Task description: Only the stretch of the listing below that runs from the line with "(205.70 s to 205.90 s)" through the line with "What the speaker" is to be printed, exactly and with both ends.

Provided information:
>>>>>
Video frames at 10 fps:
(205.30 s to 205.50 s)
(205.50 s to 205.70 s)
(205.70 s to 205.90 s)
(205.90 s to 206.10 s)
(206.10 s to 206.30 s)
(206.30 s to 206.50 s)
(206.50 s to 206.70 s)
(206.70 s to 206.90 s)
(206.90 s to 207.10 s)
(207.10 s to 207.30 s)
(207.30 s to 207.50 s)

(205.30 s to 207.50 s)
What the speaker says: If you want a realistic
<<<<<
>>>>>
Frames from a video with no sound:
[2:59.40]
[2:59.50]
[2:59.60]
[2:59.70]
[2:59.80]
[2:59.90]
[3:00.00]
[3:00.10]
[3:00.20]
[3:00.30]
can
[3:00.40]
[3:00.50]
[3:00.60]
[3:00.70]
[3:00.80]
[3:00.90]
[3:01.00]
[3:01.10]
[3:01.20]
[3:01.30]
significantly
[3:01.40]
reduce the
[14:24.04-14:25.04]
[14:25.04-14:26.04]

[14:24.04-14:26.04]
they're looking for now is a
<<<<<
Answer box:
(205.70 s to 205.90 s)
(205.90 s to 206.10 s)
(206.10 s to 206.30 s)
(206.30 s to 206.50 s)
(206.50 s to 206.70 s)
(206.70 s to 206.90 s)
(206.90 s to 207.10 s)
(207.10 s to 207.30 s)
(207.30 s to 207.50 s)

(205.30 s to 207.50 s)
What the speaker says: If you want a realistic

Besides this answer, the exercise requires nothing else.